There were problems in Doyle’s private life, too. His wife Louise had been diagnosed with tuberculosis in 1892, and in 1897 the family moved to the fresher air of Surrey and a new home, Under-shaw, at Hindhead. Although he loyally ensured she was cared for, he had fallen in love with a singer, Jean Leckie. Louise died in 1906, Doyle wedded Jean in 1907 and they moved to a house called Windlesham in the Sussex market town of Crowborough, where today an enthusiastic local society promotes his connections and achievements (www.the-conan-doyle-crowborough-establishment.com). The second Doyle marriage produced three children, and he settled into a country gent’s existence.

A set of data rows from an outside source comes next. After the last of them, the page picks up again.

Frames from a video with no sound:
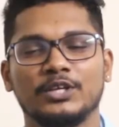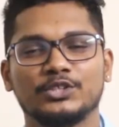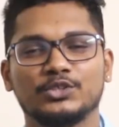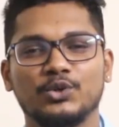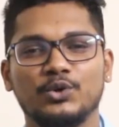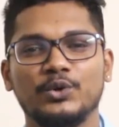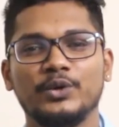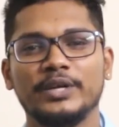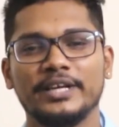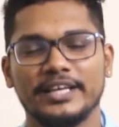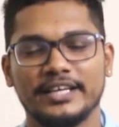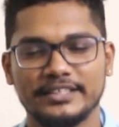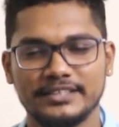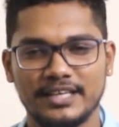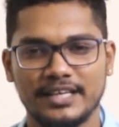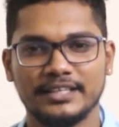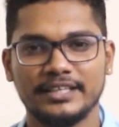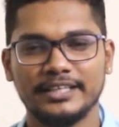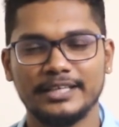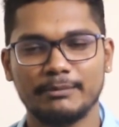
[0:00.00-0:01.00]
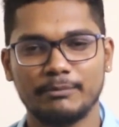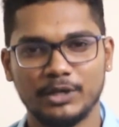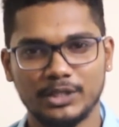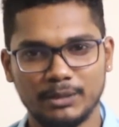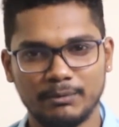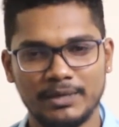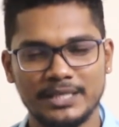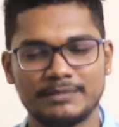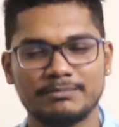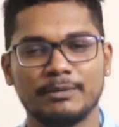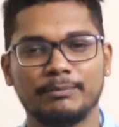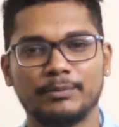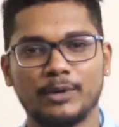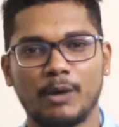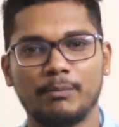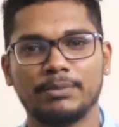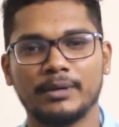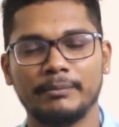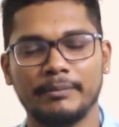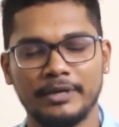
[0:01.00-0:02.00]
ஸோ இதில் தான் நீங்கள் மெட்டபிலிசம்
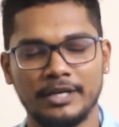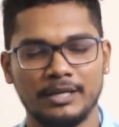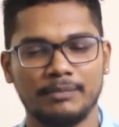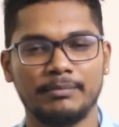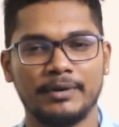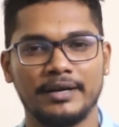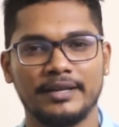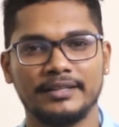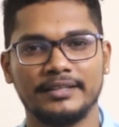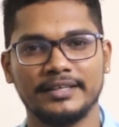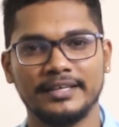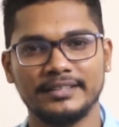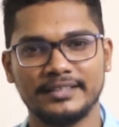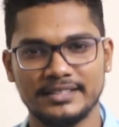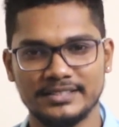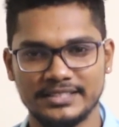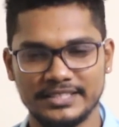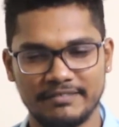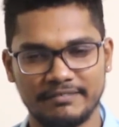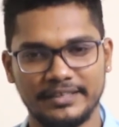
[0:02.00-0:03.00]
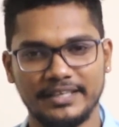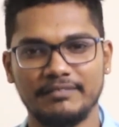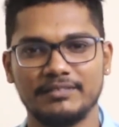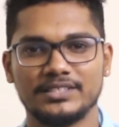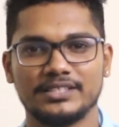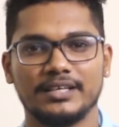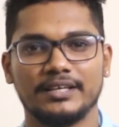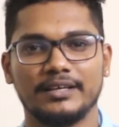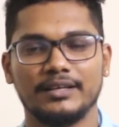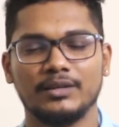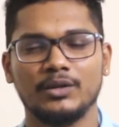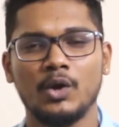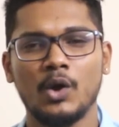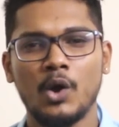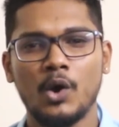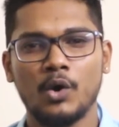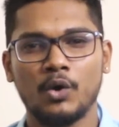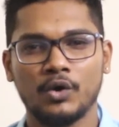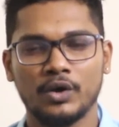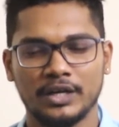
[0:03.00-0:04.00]
ப்ராப்பராக மெயின்டைன் பண்ணுறதுக்கு தெரிஞ்சிக்க வேண்டிய விஷயங்கள்
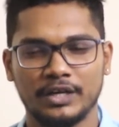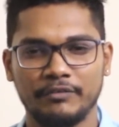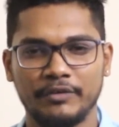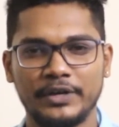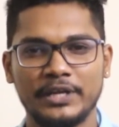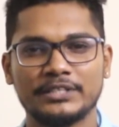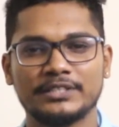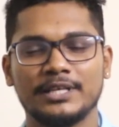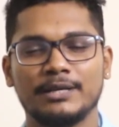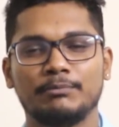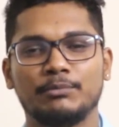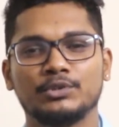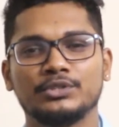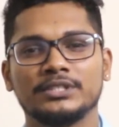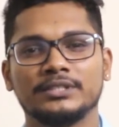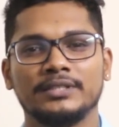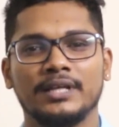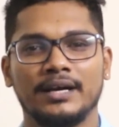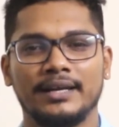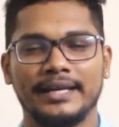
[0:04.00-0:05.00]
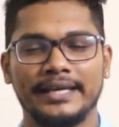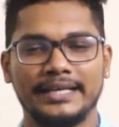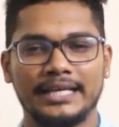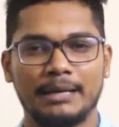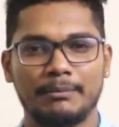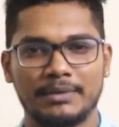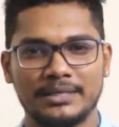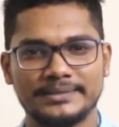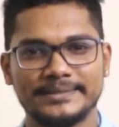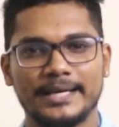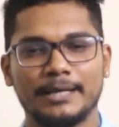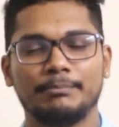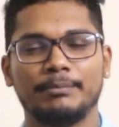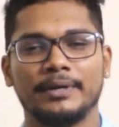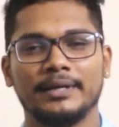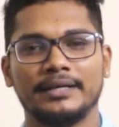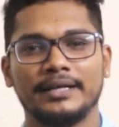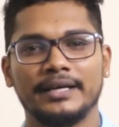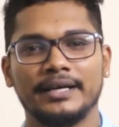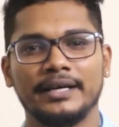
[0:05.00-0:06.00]
உங்களுக்கு வீடியோஸ்லாம் பிடிச்சிருந்தா லைக் கமெண்ட் ஷேர்
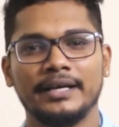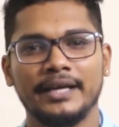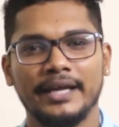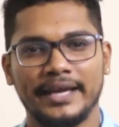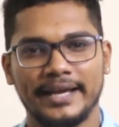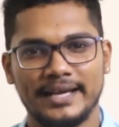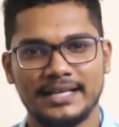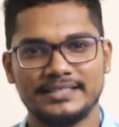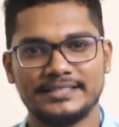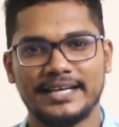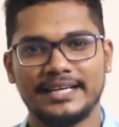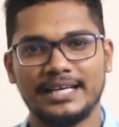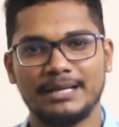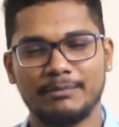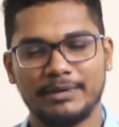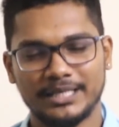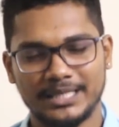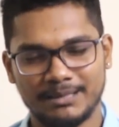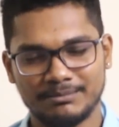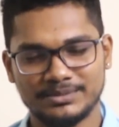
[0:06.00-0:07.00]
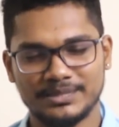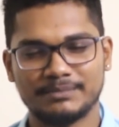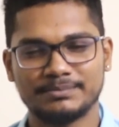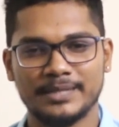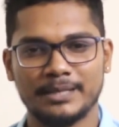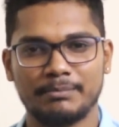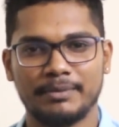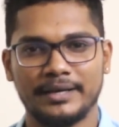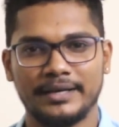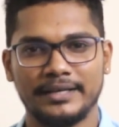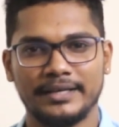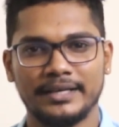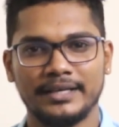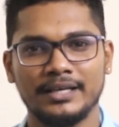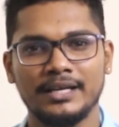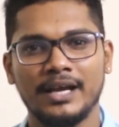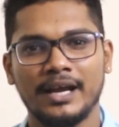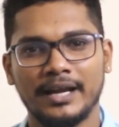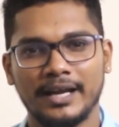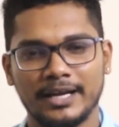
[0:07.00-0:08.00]
பண்ணுங்கள் எங்கள் சேனலை மறக்காமல் சப்ஸ்கிரைப் பண்ணிவிடுங்க
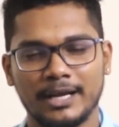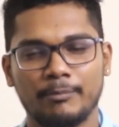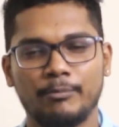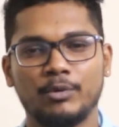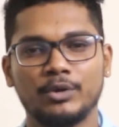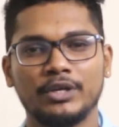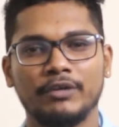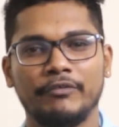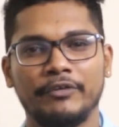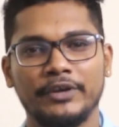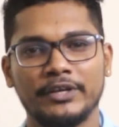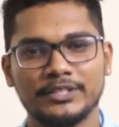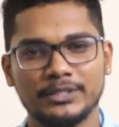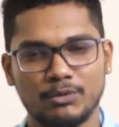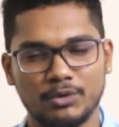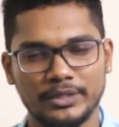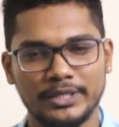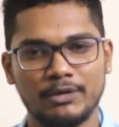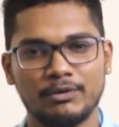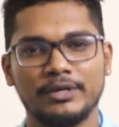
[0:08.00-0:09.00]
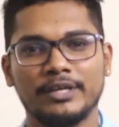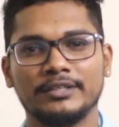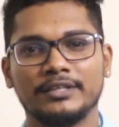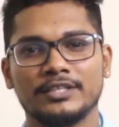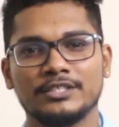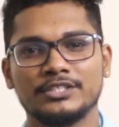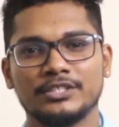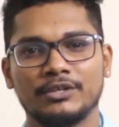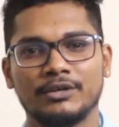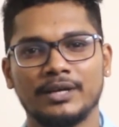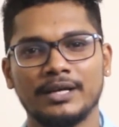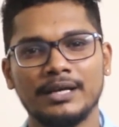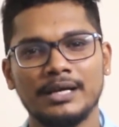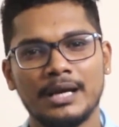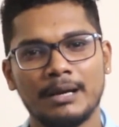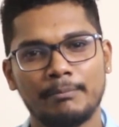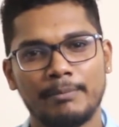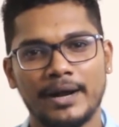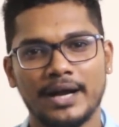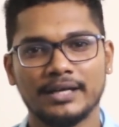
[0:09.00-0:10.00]
நாங்கள் போகிற வீடியோஸை உடனே உடனே தெரிஞ்சுக்கணும்னா
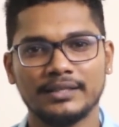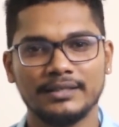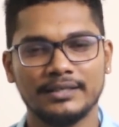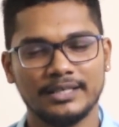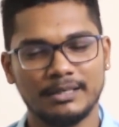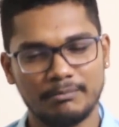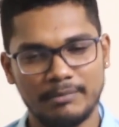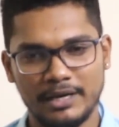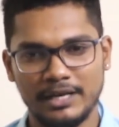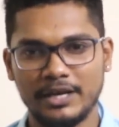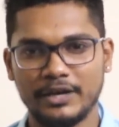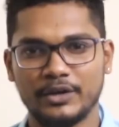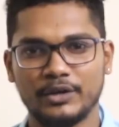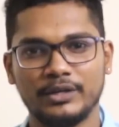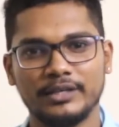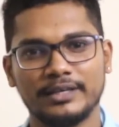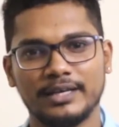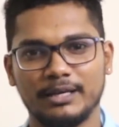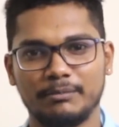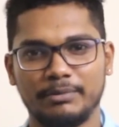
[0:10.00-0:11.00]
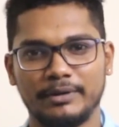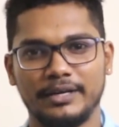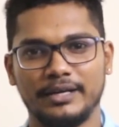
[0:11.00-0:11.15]
பக்கத்தில் இருக்க பெல் ஐக்கனையும் கிளிக்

Throughout his life, Doyle was given to crusades: From defending British conduct in the Boer War (he received a knighthood in recognition of his war services in 1902) to leaping to the defence of private individuals whom he felt had been wrongly treated by the British justice system. In the latter cases, the name of the author of Sherlock Holmes carried weight in the public imagination. He also ran twice (unsuccessfully) for Parliament on a Liberal Unionist ticket.
However, his greatest crusade was to convince the world of his spiritualist beliefs. This is often presented as Doyle turning “dotty” in later life. In fact, he had flirted with the spirit world even in his Southsea days and became fascinated by psychical research, mediums, and séances, all of which he considered an extension of scientific inquiry. It was when Doyle began writing about fairies and touring the world to lecture about spiritualism—including America in 1922—that the public became increasingly perplexed.
Significantly, while Doyle allowed his Professor Challenger to convert to spiritualism in The Land of Mist (1926), he never risked the reputation of his “most perfect reasoning and observing machine.” In “The Sussex Vampire” (1924), Holmes stoutly refutes any supernatural goings-on: “No ghosts need apply.”
Doyle, who had been suffering heart problems, died aged 71, July 7, 1930, sitting in a chair gazing out on his beloved Sussex countryside. Immediately following his death there were reports of increased psychical activity and messages from the departed author. Any such encounters have long since faded, but Sherlock Holmes remains alive and well.